__ACTIVITY__: Exact copies of the lines below are the goal; any images in them are dropped.

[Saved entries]
================================
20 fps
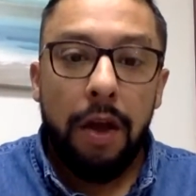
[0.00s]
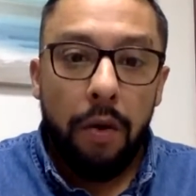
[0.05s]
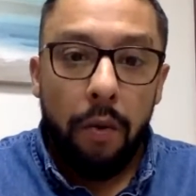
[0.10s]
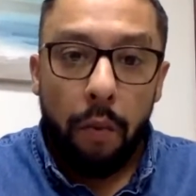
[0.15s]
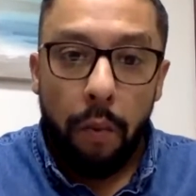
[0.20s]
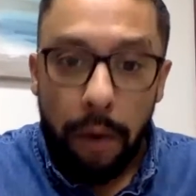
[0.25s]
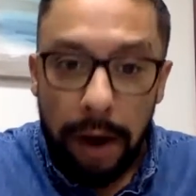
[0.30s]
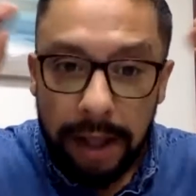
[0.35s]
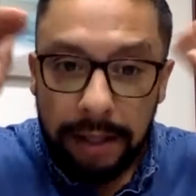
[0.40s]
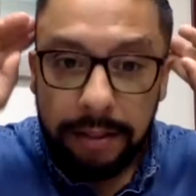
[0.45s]

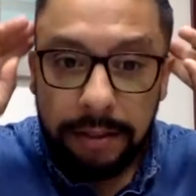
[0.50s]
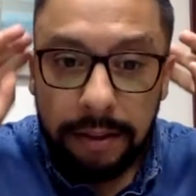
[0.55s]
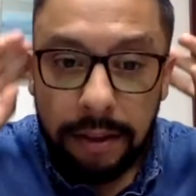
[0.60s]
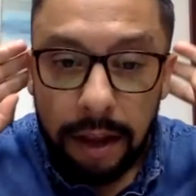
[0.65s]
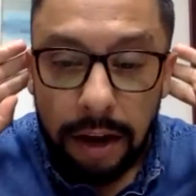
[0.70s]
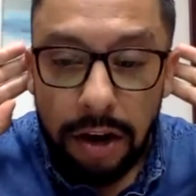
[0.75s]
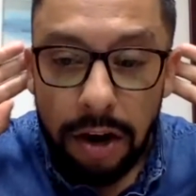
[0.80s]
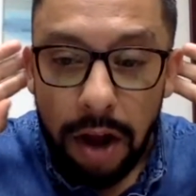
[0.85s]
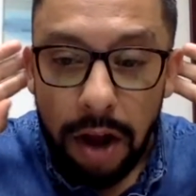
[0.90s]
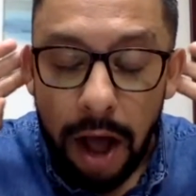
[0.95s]
with
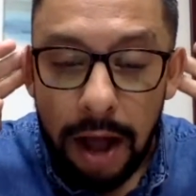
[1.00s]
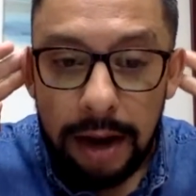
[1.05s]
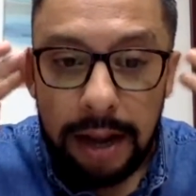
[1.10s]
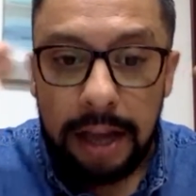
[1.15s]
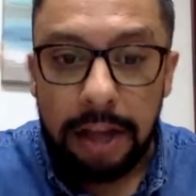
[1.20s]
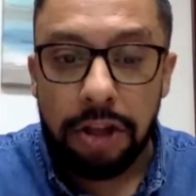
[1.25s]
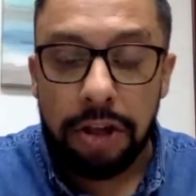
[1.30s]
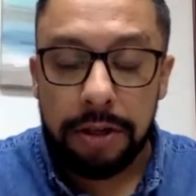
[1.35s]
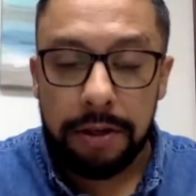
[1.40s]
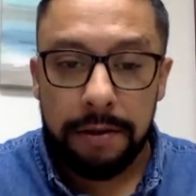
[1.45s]
the
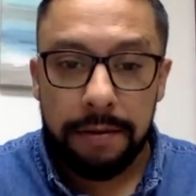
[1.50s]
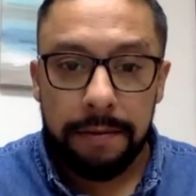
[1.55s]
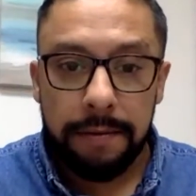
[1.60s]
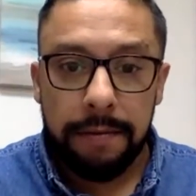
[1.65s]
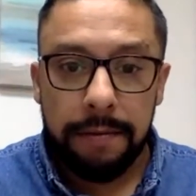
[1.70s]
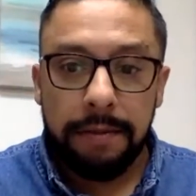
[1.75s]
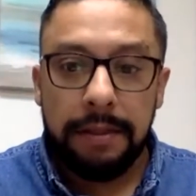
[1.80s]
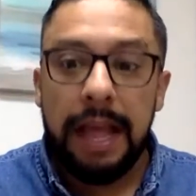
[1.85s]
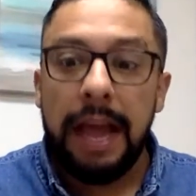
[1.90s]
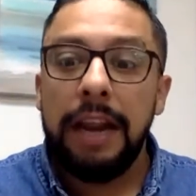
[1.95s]
knowledge
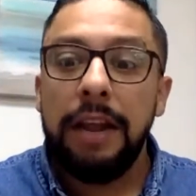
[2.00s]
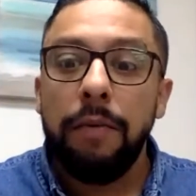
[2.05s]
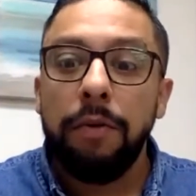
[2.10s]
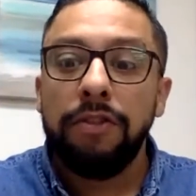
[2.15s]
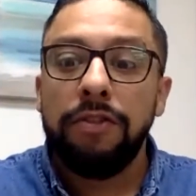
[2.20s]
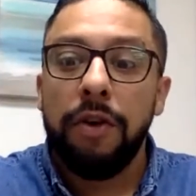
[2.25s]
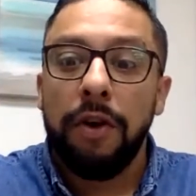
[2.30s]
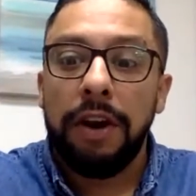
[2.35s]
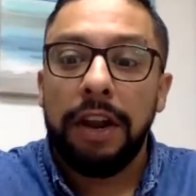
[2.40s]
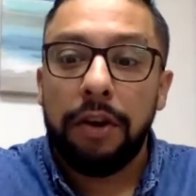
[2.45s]
that he was
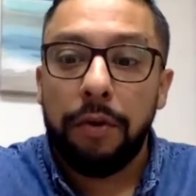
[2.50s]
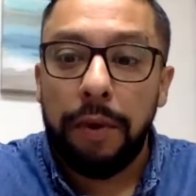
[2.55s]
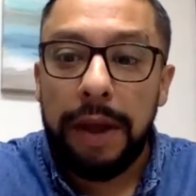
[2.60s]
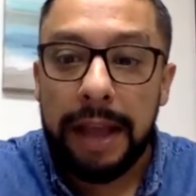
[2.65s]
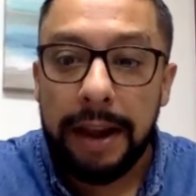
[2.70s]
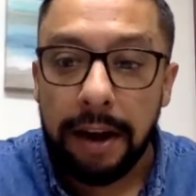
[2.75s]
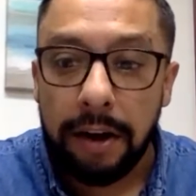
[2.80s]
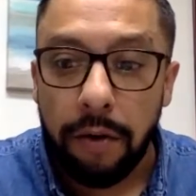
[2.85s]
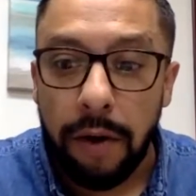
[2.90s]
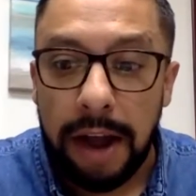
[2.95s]
going to
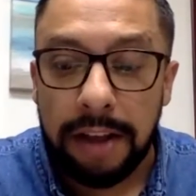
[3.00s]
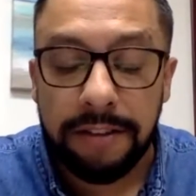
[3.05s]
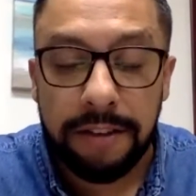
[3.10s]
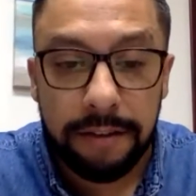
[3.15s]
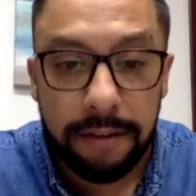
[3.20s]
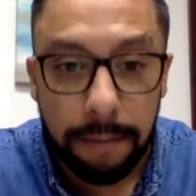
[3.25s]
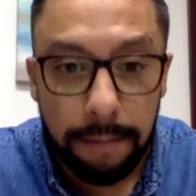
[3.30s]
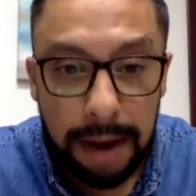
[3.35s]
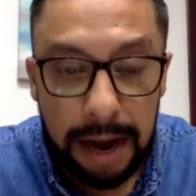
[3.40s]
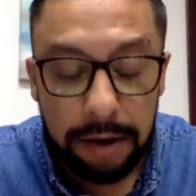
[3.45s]
create a crisis
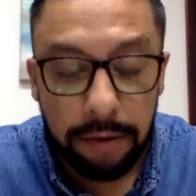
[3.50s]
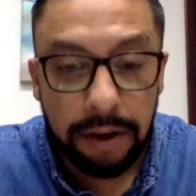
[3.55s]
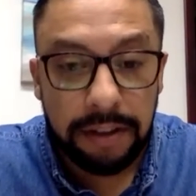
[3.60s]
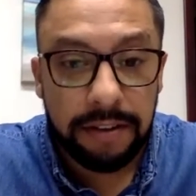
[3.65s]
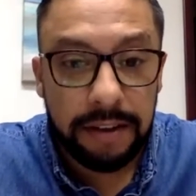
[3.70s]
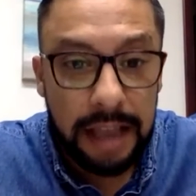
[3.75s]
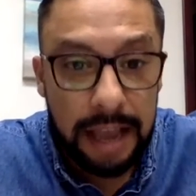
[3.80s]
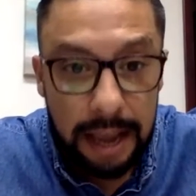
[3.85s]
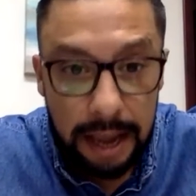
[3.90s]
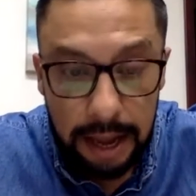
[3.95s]
of migrants
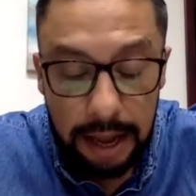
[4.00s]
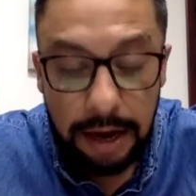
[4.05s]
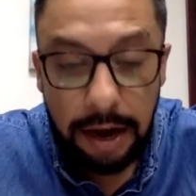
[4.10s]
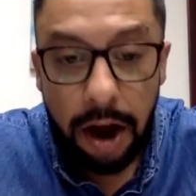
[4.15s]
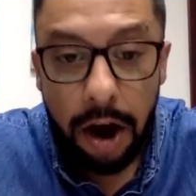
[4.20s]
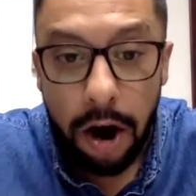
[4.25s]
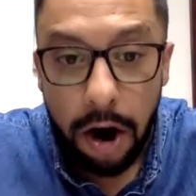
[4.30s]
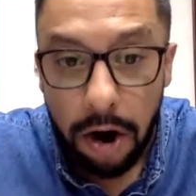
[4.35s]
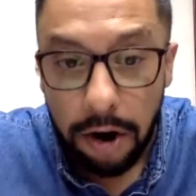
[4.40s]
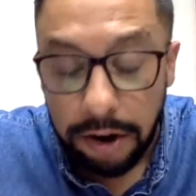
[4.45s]
in
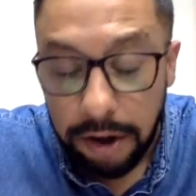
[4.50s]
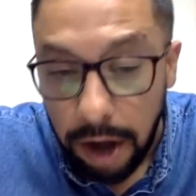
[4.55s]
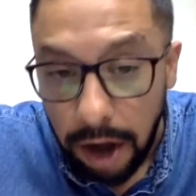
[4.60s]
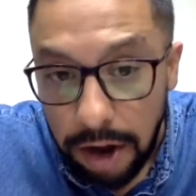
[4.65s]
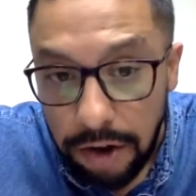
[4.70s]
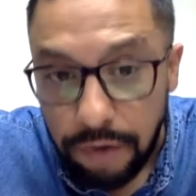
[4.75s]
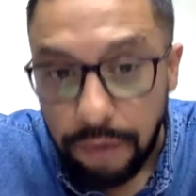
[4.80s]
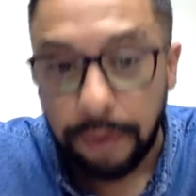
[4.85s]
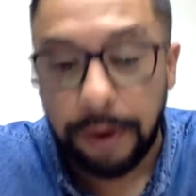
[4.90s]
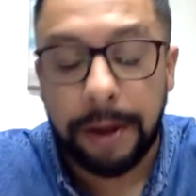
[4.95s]
our
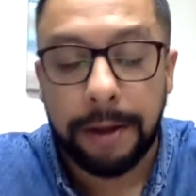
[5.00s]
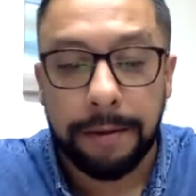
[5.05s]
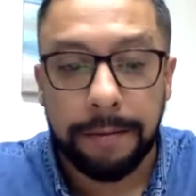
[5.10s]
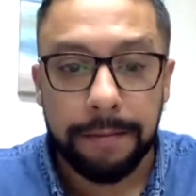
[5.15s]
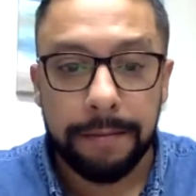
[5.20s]
country.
================================
__RESPONSE BELOW__:
20 fps
[0.00s]
[0.05s]
[0.10s]
[0.15s]
[0.20s]
[0.25s]
[0.30s]
[0.35s]
[0.40s]
[0.45s]

[0.50s]
[0.55s]
[0.60s]
[0.65s]
[0.70s]
[0.75s]
[0.80s]
[0.85s]
[0.90s]
[0.95s]
with
[1.00s]
[1.05s]
[1.10s]
[1.15s]
[1.20s]
[1.25s]
[1.30s]
[1.35s]
[1.40s]
[1.45s]
the
[1.50s]
[1.55s]
[1.60s]
[1.65s]
[1.70s]
[1.75s]
[1.80s]
[1.85s]
[1.90s]
[1.95s]
knowledge
[2.00s]
[2.05s]
[2.10s]
[2.15s]
[2.20s]
[2.25s]
[2.30s]
[2.35s]
[2.40s]
[2.45s]
that he was
[2.50s]
[2.55s]
[2.60s]
[2.65s]
[2.70s]
[2.75s]
[2.80s]
[2.85s]
[2.90s]
[2.95s]
going to
[3.00s]
[3.05s]
[3.10s]
[3.15s]
[3.20s]
[3.25s]
[3.30s]
[3.35s]
[3.40s]
[3.45s]
create a crisis
[3.50s]
[3.55s]
[3.60s]
[3.65s]
[3.70s]
[3.75s]
[3.80s]
[3.85s]
[3.90s]
[3.95s]
of migrants
[4.00s]
[4.05s]
[4.10s]
[4.15s]
[4.20s]
[4.25s]
[4.30s]
[4.35s]
[4.40s]
[4.45s]
in
[4.50s]
[4.55s]
[4.60s]
[4.65s]
[4.70s]
[4.75s]
[4.80s]
[4.85s]
[4.90s]
[4.95s]
our
[5.00s]
[5.05s]
[5.10s]
[5.15s]
[5.20s]
country.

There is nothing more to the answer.